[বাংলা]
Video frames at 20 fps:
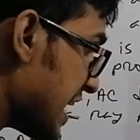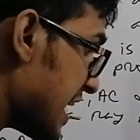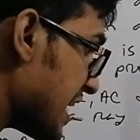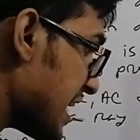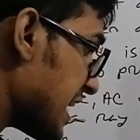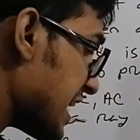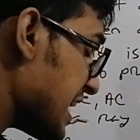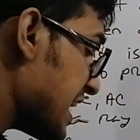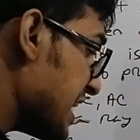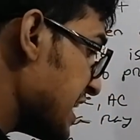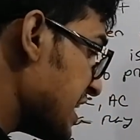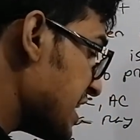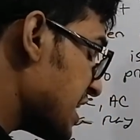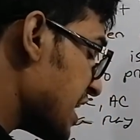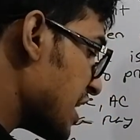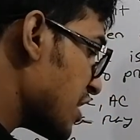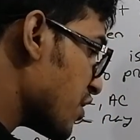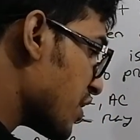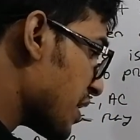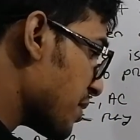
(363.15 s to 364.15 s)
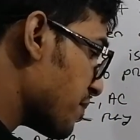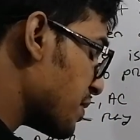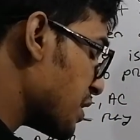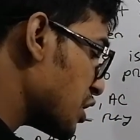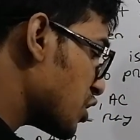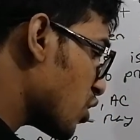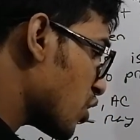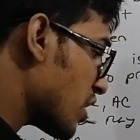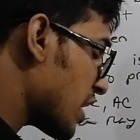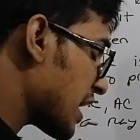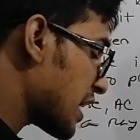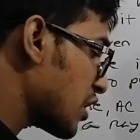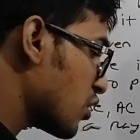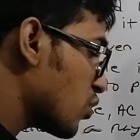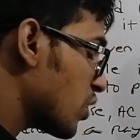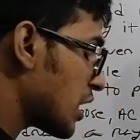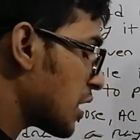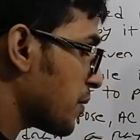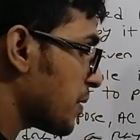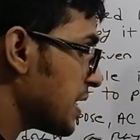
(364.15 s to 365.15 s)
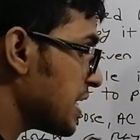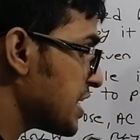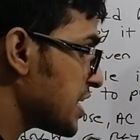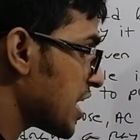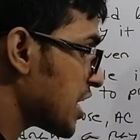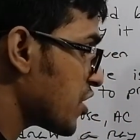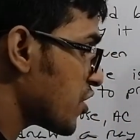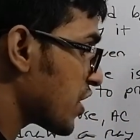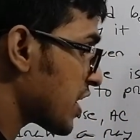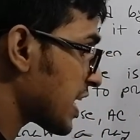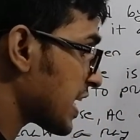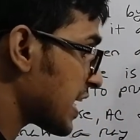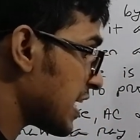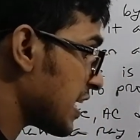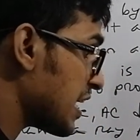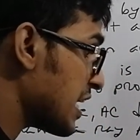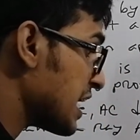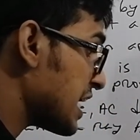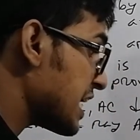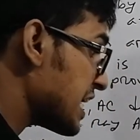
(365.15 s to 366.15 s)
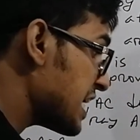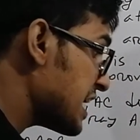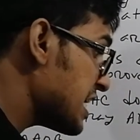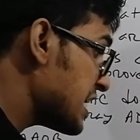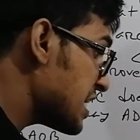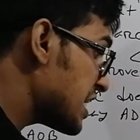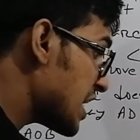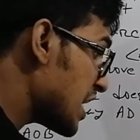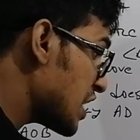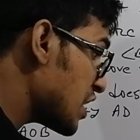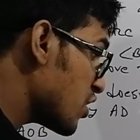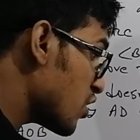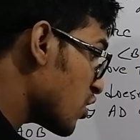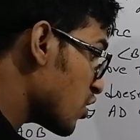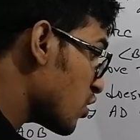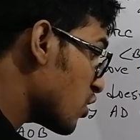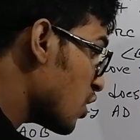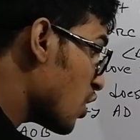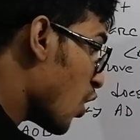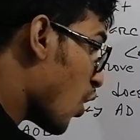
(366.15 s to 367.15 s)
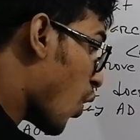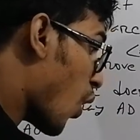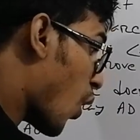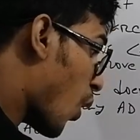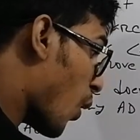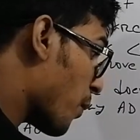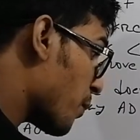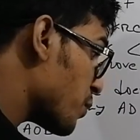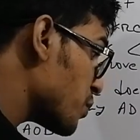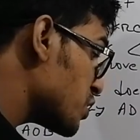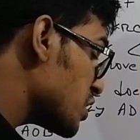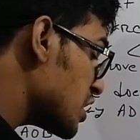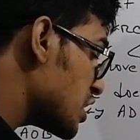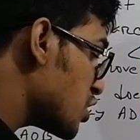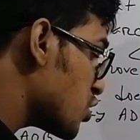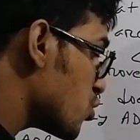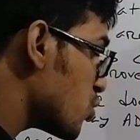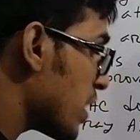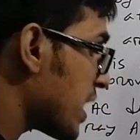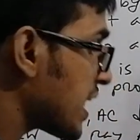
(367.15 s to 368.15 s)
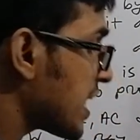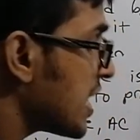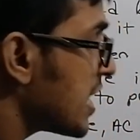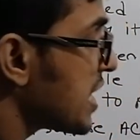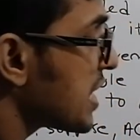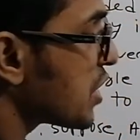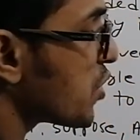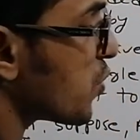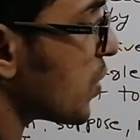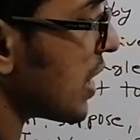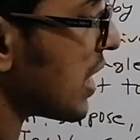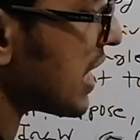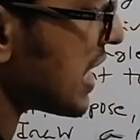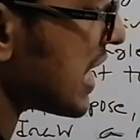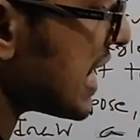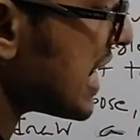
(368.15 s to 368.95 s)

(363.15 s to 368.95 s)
এর ইন্টেরিয়র এই ভিতরের অ্যাঙ্গেলগুলোকে বলে ইন্টেরিয়র অ্যাঙ্গেল ইন্টেরিয়র অপোজিট টু অ্যাঙ্গেলের ইকুয়াল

────────────────

*What the exercise asks*. Give back each of the records above word for word, apart from the pictures.

*Exercise result*.
[বাংলা]
Video frames at 20 fps:
(363.15 s to 364.15 s)
(364.15 s to 365.15 s)
(365.15 s to 366.15 s)
(366.15 s to 367.15 s)
(367.15 s to 368.15 s)
(368.15 s to 368.95 s)

(363.15 s to 368.95 s)
এর ইন্টেরিয়র এই ভিতরের অ্যাঙ্গেলগুলোকে বলে ইন্টেরিয়র অ্যাঙ্গেল ইন্টেরিয়র অপোজিট টু অ্যাঙ্গেলের ইকুয়াল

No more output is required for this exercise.